Dataset entries ▸
==============================

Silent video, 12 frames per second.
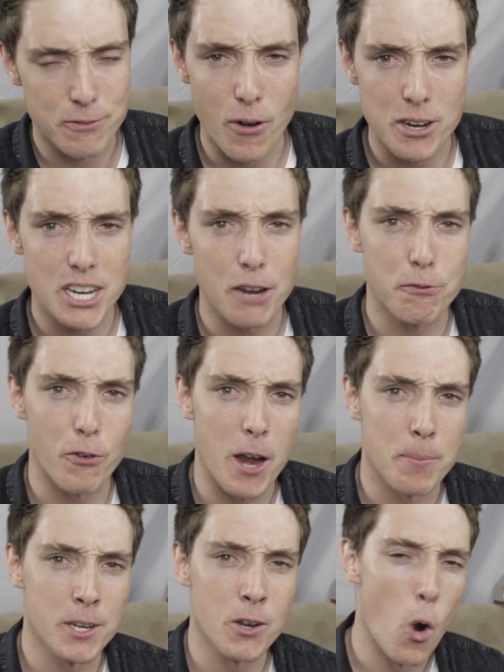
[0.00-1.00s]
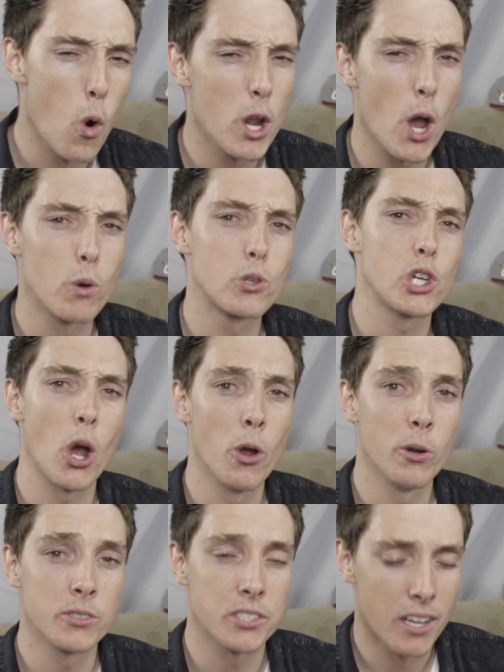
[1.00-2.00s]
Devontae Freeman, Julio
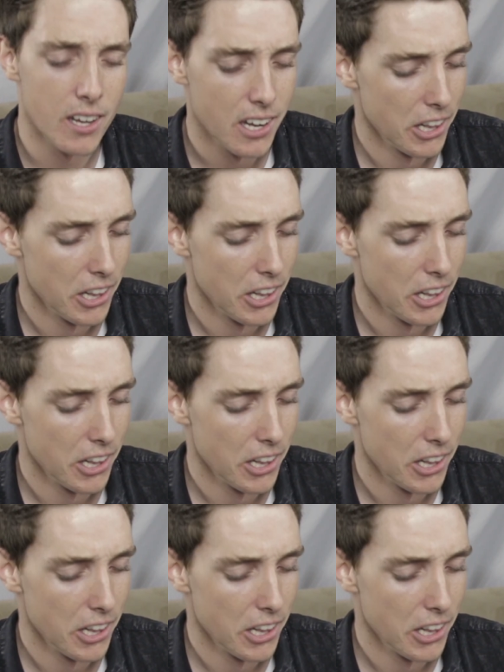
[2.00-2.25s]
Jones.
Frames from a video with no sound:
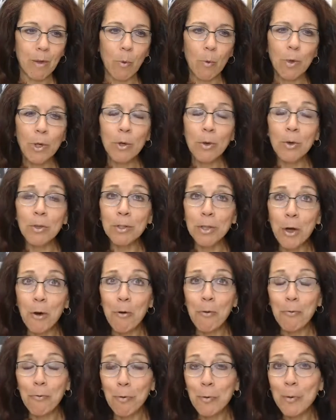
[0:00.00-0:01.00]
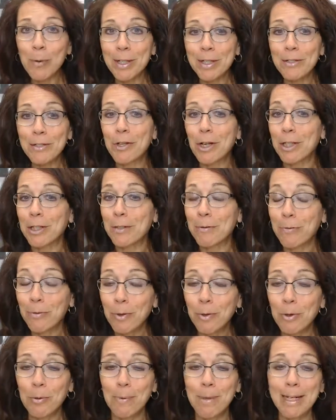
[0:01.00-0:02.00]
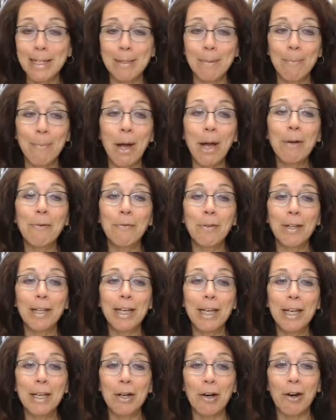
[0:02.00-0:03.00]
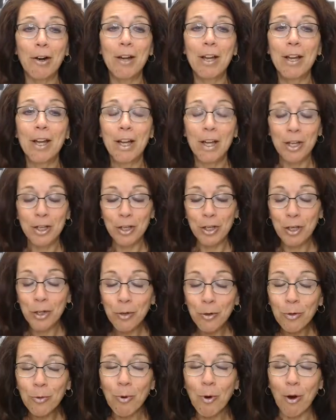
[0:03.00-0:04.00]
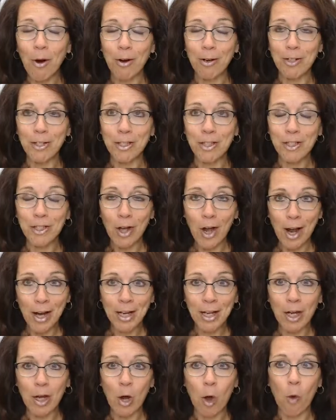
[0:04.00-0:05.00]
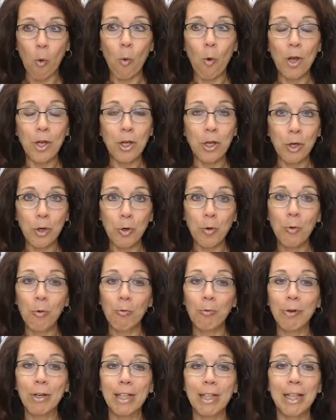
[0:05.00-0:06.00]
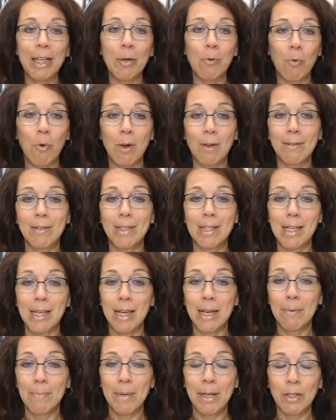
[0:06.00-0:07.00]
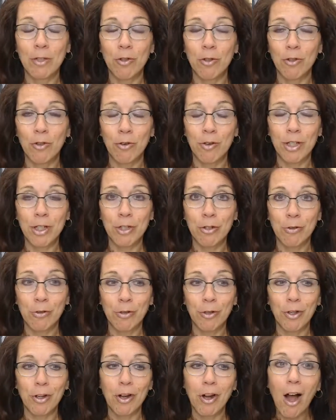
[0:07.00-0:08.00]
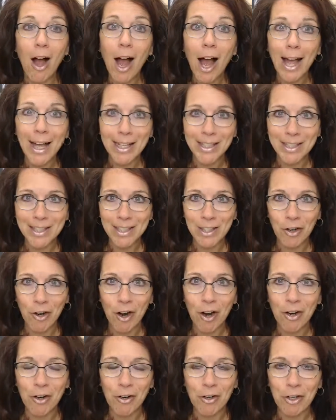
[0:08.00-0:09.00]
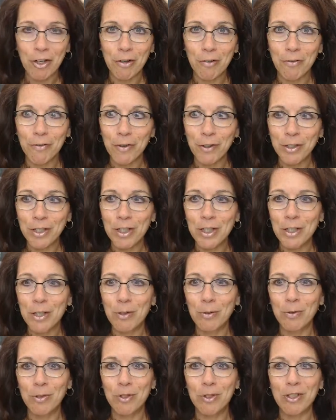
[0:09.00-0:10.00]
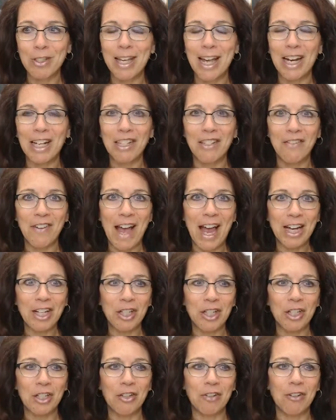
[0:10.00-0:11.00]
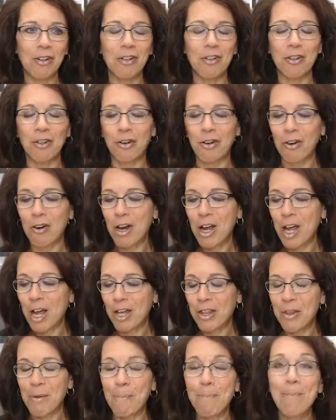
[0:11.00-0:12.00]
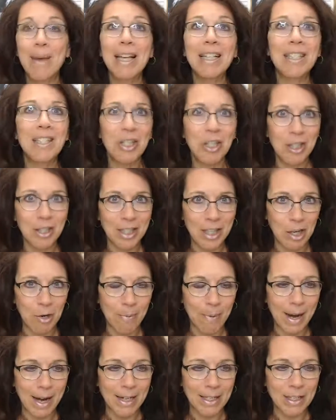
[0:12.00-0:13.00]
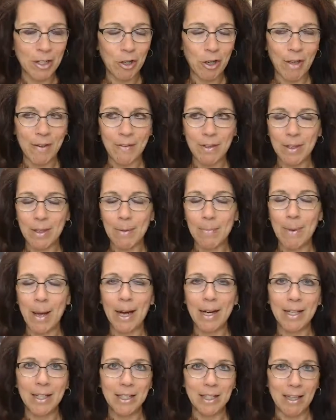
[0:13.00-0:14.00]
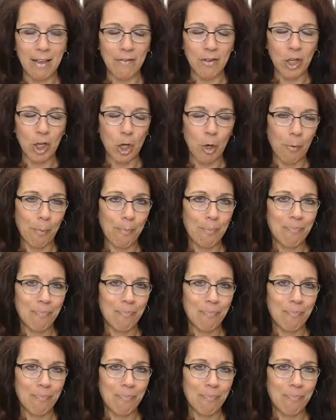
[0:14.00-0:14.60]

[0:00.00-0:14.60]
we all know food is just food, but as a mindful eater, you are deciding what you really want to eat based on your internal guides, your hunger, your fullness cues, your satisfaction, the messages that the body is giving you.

==============================

Please transcribe, word for word, every line from the one containing "[0:07.00-0:08.00]" through the last line of the records, both included, and leave the pictures out.

[0:07.00-0:08.00]
[0:08.00-0:09.00]
[0:09.00-0:10.00]
[0:10.00-0:11.00]
[0:11.00-0:12.00]
[0:12.00-0:13.00]
[0:13.00-0:14.00]
[0:14.00-0:14.60]

[0:00.00-0:14.60]
we all know food is just food, but as a mindful eater, you are deciding what you really want to eat based on your internal guides, your hunger, your fullness cues, your satisfaction, the messages that the body is giving you.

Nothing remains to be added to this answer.